Work instruction:
Your response should consist of the lines below, printed exactly.
= = =
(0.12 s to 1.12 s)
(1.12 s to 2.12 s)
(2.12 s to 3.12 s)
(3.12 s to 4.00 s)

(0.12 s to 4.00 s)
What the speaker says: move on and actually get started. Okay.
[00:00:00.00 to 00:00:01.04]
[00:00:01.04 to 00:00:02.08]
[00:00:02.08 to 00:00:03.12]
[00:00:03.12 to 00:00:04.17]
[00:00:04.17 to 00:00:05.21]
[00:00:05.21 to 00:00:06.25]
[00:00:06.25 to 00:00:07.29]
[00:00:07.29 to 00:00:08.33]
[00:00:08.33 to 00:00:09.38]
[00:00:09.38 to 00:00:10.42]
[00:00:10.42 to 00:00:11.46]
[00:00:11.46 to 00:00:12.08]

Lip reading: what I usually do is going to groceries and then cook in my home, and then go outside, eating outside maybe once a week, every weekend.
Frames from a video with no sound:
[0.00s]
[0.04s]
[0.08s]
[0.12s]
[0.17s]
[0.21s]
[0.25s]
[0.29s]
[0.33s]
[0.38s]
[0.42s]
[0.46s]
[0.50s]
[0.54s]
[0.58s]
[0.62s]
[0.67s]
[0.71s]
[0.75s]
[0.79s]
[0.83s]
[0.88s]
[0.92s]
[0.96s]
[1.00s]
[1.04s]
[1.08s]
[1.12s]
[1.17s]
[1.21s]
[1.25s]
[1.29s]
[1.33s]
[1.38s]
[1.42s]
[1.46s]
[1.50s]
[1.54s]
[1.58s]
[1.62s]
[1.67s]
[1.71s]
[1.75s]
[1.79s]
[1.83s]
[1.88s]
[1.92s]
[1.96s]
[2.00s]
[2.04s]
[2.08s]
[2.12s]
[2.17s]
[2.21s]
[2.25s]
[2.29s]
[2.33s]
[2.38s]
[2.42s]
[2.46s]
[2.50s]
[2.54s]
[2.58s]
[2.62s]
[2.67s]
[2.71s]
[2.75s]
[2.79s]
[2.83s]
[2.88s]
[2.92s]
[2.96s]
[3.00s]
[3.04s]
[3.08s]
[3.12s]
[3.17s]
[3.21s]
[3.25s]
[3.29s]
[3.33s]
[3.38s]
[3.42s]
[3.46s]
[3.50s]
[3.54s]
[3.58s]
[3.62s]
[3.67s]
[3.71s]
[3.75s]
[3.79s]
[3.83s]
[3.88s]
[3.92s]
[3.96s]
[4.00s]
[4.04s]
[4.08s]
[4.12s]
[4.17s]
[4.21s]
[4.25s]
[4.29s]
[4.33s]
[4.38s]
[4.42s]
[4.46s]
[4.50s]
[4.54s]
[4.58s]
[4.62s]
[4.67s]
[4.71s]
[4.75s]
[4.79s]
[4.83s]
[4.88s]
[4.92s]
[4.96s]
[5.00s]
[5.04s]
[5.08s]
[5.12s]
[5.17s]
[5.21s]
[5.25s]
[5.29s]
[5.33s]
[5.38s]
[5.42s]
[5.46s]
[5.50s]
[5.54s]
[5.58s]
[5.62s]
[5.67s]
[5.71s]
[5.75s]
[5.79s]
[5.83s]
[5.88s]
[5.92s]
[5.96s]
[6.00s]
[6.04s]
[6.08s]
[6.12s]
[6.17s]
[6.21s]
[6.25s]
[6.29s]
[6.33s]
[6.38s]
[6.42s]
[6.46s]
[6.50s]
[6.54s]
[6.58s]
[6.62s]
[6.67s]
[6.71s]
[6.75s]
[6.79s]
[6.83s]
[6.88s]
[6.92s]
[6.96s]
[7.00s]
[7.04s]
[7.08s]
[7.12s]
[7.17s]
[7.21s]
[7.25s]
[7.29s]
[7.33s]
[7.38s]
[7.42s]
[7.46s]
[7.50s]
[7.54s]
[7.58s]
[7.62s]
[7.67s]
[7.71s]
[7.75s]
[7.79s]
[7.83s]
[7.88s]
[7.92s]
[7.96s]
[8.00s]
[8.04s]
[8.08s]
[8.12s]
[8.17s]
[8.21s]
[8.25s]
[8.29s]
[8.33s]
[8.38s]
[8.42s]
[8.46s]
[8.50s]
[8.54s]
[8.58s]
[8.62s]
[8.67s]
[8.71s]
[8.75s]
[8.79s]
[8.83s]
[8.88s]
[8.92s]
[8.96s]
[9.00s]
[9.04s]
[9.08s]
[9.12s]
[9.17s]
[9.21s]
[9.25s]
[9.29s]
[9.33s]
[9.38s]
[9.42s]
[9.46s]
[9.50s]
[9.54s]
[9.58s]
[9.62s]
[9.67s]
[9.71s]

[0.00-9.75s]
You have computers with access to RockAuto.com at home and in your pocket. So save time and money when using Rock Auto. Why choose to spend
= = =
Reply:
(0.12 s to 1.12 s)
(1.12 s to 2.12 s)
(2.12 s to 3.12 s)
(3.12 s to 4.00 s)

(0.12 s to 4.00 s)
What the speaker says: move on and actually get started. Okay.
[00:00:00.00 to 00:00:01.04]
[00:00:01.04 to 00:00:02.08]
[00:00:02.08 to 00:00:03.12]
[00:00:03.12 to 00:00:04.17]
[00:00:04.17 to 00:00:05.21]
[00:00:05.21 to 00:00:06.25]
[00:00:06.25 to 00:00:07.29]
[00:00:07.29 to 00:00:08.33]
[00:00:08.33 to 00:00:09.38]
[00:00:09.38 to 00:00:10.42]
[00:00:10.42 to 00:00:11.46]
[00:00:11.46 to 00:00:12.08]

Lip reading: what I usually do is going to groceries and then cook in my home, and then go outside, eating outside maybe once a week, every weekend.
Frames from a video with no sound:
[0.00s]
[0.04s]
[0.08s]
[0.12s]
[0.17s]
[0.21s]
[0.25s]
[0.29s]
[0.33s]
[0.38s]
[0.42s]
[0.46s]
[0.50s]
[0.54s]
[0.58s]
[0.62s]
[0.67s]
[0.71s]
[0.75s]
[0.79s]
[0.83s]
[0.88s]
[0.92s]
[0.96s]
[1.00s]
[1.04s]
[1.08s]
[1.12s]
[1.17s]
[1.21s]
[1.25s]
[1.29s]
[1.33s]
[1.38s]
[1.42s]
[1.46s]
[1.50s]
[1.54s]
[1.58s]
[1.62s]
[1.67s]
[1.71s]
[1.75s]
[1.79s]
[1.83s]
[1.88s]
[1.92s]
[1.96s]
[2.00s]
[2.04s]
[2.08s]
[2.12s]
[2.17s]
[2.21s]
[2.25s]
[2.29s]
[2.33s]
[2.38s]
[2.42s]
[2.46s]
[2.50s]
[2.54s]
[2.58s]
[2.62s]
[2.67s]
[2.71s]
[2.75s]
[2.79s]
[2.83s]
[2.88s]
[2.92s]
[2.96s]
[3.00s]
[3.04s]
[3.08s]
[3.12s]
[3.17s]
[3.21s]
[3.25s]
[3.29s]
[3.33s]
[3.38s]
[3.42s]
[3.46s]
[3.50s]
[3.54s]
[3.58s]
[3.62s]
[3.67s]
[3.71s]
[3.75s]
[3.79s]
[3.83s]
[3.88s]
[3.92s]
[3.96s]
[4.00s]
[4.04s]
[4.08s]
[4.12s]
[4.17s]
[4.21s]
[4.25s]
[4.29s]
[4.33s]
[4.38s]
[4.42s]
[4.46s]
[4.50s]
[4.54s]
[4.58s]
[4.62s]
[4.67s]
[4.71s]
[4.75s]
[4.79s]
[4.83s]
[4.88s]
[4.92s]
[4.96s]
[5.00s]
[5.04s]
[5.08s]
[5.12s]
[5.17s]
[5.21s]
[5.25s]
[5.29s]
[5.33s]
[5.38s]
[5.42s]
[5.46s]
[5.50s]
[5.54s]
[5.58s]
[5.62s]
[5.67s]
[5.71s]
[5.75s]
[5.79s]
[5.83s]
[5.88s]
[5.92s]
[5.96s]
[6.00s]
[6.04s]
[6.08s]
[6.12s]
[6.17s]
[6.21s]
[6.25s]
[6.29s]
[6.33s]
[6.38s]
[6.42s]
[6.46s]
[6.50s]
[6.54s]
[6.58s]
[6.62s]
[6.67s]
[6.71s]
[6.75s]
[6.79s]
[6.83s]
[6.88s]
[6.92s]
[6.96s]
[7.00s]
[7.04s]
[7.08s]
[7.12s]
[7.17s]
[7.21s]
[7.25s]
[7.29s]
[7.33s]
[7.38s]
[7.42s]
[7.46s]
[7.50s]
[7.54s]
[7.58s]
[7.62s]
[7.67s]
[7.71s]
[7.75s]
[7.79s]
[7.83s]
[7.88s]
[7.92s]
[7.96s]
[8.00s]
[8.04s]
[8.08s]
[8.12s]
[8.17s]
[8.21s]
[8.25s]
[8.29s]
[8.33s]
[8.38s]
[8.42s]
[8.46s]
[8.50s]
[8.54s]
[8.58s]
[8.62s]
[8.67s]
[8.71s]
[8.75s]
[8.79s]
[8.83s]
[8.88s]
[8.92s]
[8.96s]
[9.00s]
[9.04s]
[9.08s]
[9.12s]
[9.17s]
[9.21s]
[9.25s]
[9.29s]
[9.33s]
[9.38s]
[9.42s]
[9.46s]
[9.50s]
[9.54s]
[9.58s]
[9.62s]
[9.67s]
[9.71s]

[0.00-9.75s]
You have computers with access to RockAuto.com at home and in your pocket. So save time and money when using Rock Auto. Why choose to spend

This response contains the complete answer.